[Problem to work on]
In the material below, list every line carrying the string "says".

•••

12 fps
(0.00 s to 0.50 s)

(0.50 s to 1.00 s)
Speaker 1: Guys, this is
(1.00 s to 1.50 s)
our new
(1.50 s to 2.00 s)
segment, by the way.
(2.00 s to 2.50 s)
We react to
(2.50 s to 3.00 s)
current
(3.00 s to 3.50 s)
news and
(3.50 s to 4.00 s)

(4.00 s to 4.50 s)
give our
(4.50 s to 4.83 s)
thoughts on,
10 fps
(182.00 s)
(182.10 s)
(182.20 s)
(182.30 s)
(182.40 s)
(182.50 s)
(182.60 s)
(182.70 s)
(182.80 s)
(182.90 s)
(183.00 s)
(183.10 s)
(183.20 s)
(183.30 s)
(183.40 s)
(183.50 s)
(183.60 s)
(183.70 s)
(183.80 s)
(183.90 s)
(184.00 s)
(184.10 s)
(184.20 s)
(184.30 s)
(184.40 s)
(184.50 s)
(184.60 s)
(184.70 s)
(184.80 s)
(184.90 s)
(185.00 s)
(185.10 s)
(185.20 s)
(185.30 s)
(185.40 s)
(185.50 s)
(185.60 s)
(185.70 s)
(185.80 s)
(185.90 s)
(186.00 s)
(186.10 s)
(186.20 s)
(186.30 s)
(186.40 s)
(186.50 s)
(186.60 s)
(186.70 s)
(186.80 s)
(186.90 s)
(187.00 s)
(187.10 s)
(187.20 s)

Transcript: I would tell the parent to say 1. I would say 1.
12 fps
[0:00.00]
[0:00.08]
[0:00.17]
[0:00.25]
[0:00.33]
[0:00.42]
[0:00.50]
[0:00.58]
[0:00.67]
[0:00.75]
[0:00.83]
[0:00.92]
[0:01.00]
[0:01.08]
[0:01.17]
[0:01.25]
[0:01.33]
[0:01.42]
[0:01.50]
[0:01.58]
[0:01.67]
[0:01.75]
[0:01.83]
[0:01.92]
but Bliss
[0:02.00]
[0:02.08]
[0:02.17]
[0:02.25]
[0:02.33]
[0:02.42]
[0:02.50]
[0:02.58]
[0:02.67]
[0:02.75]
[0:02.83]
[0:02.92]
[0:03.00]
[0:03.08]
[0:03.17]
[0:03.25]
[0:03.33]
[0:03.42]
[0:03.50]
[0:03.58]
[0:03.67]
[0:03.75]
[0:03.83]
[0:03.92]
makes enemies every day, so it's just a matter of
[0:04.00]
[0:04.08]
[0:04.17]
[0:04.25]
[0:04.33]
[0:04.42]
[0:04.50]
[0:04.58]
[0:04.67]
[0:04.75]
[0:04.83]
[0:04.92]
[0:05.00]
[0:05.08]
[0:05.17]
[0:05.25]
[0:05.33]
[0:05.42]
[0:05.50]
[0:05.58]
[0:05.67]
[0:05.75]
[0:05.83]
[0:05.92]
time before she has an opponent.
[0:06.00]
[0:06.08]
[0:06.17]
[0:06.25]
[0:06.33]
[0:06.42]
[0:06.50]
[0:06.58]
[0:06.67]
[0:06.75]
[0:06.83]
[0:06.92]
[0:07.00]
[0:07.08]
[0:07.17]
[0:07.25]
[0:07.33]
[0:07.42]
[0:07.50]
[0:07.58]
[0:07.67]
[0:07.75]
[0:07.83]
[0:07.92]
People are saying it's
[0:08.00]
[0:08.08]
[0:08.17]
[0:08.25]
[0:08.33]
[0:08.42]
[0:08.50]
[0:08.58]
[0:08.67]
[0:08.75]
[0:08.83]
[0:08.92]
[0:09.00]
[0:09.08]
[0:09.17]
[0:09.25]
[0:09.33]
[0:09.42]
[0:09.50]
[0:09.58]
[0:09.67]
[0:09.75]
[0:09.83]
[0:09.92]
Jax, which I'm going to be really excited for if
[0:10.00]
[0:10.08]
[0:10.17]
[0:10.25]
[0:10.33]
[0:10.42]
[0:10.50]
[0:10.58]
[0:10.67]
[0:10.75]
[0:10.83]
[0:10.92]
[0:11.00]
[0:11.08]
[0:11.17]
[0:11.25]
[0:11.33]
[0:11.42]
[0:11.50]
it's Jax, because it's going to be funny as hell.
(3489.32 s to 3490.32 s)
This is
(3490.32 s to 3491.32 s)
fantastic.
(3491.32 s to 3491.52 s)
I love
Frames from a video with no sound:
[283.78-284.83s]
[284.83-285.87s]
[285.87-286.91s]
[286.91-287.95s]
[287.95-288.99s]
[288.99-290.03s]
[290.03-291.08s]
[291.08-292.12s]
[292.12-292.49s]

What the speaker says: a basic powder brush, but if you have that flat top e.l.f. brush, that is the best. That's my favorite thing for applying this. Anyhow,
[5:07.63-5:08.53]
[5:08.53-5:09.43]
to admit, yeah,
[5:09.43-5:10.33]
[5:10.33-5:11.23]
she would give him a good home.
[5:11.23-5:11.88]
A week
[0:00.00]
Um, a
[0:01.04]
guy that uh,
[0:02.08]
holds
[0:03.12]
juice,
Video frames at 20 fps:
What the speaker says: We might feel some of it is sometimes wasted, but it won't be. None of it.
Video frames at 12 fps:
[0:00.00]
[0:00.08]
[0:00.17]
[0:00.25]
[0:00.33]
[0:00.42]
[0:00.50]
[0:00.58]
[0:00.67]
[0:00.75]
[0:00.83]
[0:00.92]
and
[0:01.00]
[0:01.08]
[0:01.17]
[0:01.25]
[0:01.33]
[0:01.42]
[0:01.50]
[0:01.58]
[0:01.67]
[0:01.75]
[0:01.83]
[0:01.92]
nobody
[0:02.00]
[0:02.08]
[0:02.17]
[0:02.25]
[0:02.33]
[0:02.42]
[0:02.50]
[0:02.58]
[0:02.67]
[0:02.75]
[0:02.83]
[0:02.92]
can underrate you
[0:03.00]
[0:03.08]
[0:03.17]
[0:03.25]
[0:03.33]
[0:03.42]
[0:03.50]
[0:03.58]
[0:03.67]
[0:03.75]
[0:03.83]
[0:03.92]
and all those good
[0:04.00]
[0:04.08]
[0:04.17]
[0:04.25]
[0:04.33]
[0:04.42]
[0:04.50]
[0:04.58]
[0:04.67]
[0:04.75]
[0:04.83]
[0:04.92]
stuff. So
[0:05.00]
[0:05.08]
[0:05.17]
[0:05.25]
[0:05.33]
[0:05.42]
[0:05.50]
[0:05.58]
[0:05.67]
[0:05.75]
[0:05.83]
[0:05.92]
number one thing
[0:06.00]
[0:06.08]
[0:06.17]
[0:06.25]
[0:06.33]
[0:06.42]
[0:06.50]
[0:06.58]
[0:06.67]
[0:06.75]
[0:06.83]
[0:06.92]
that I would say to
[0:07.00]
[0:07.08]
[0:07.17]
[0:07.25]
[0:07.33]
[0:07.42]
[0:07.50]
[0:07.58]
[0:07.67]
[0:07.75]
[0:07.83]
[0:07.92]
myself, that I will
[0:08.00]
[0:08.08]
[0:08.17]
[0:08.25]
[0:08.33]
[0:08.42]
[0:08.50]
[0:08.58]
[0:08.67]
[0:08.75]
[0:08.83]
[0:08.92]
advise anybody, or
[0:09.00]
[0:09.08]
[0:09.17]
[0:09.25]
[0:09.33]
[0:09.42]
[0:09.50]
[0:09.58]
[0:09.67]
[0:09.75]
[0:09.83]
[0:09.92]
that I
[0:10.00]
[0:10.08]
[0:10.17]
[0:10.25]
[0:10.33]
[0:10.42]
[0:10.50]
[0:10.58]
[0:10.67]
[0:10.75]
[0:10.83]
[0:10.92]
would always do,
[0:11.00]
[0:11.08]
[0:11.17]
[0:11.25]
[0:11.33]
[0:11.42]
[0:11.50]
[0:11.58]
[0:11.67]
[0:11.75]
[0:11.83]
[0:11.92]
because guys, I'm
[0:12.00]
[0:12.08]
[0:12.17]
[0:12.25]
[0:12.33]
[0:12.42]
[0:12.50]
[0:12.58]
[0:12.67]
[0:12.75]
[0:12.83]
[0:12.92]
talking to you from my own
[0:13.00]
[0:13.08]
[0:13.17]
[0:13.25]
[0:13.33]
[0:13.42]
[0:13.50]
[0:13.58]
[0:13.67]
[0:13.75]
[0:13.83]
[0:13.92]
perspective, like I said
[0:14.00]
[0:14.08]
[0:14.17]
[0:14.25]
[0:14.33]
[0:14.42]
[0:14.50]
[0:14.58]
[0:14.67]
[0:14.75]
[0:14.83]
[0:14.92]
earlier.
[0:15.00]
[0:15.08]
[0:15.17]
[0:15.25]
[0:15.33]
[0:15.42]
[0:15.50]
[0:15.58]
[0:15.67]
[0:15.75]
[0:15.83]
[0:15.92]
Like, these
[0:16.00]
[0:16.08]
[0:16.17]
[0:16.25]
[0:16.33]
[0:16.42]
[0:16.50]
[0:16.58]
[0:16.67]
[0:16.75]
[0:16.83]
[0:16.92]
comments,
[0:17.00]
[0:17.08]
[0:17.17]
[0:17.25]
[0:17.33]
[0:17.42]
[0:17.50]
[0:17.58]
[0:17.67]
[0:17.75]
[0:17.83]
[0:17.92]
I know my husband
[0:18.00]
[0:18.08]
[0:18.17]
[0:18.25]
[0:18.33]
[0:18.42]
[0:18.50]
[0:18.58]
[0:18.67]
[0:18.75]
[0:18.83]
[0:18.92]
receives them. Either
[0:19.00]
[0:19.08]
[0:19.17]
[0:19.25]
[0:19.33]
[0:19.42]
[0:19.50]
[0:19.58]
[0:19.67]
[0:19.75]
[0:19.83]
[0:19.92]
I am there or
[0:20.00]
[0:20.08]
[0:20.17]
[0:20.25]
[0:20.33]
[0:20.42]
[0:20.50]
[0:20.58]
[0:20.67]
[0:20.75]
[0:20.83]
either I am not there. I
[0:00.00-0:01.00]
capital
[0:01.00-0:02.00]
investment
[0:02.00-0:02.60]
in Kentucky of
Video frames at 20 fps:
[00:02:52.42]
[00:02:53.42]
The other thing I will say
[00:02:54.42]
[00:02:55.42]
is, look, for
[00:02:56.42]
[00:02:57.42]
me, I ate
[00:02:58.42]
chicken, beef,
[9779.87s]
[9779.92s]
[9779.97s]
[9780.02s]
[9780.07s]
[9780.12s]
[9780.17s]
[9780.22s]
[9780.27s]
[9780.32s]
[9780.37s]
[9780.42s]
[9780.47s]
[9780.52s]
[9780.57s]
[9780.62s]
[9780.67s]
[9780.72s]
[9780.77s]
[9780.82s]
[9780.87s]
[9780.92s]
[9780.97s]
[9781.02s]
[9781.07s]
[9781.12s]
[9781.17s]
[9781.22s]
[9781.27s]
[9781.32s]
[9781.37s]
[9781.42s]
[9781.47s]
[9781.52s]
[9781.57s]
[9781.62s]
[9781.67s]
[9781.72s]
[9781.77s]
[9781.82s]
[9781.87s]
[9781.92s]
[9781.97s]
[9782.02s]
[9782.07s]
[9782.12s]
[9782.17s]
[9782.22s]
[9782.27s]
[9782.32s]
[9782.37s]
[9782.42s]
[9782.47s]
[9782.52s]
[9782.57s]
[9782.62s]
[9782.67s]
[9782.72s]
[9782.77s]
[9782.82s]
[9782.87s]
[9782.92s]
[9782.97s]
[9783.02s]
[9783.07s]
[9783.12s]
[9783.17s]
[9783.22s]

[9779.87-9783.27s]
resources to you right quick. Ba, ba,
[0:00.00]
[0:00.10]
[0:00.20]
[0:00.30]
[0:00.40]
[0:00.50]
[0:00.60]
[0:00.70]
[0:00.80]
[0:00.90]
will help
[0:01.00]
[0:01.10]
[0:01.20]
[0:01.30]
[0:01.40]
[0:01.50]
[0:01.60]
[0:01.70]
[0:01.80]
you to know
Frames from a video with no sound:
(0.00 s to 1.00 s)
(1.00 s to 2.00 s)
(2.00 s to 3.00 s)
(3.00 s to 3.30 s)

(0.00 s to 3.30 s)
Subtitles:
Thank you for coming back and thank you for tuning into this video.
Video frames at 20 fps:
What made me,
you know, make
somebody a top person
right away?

•••

[Output]
What the speaker says: a basic powder brush, but if you have that flat top e.l.f. brush, that is the best. That's my favorite thing for applying this. Anyhow,
What the speaker says: We might feel some of it is sometimes wasted, but it won't be. None of it.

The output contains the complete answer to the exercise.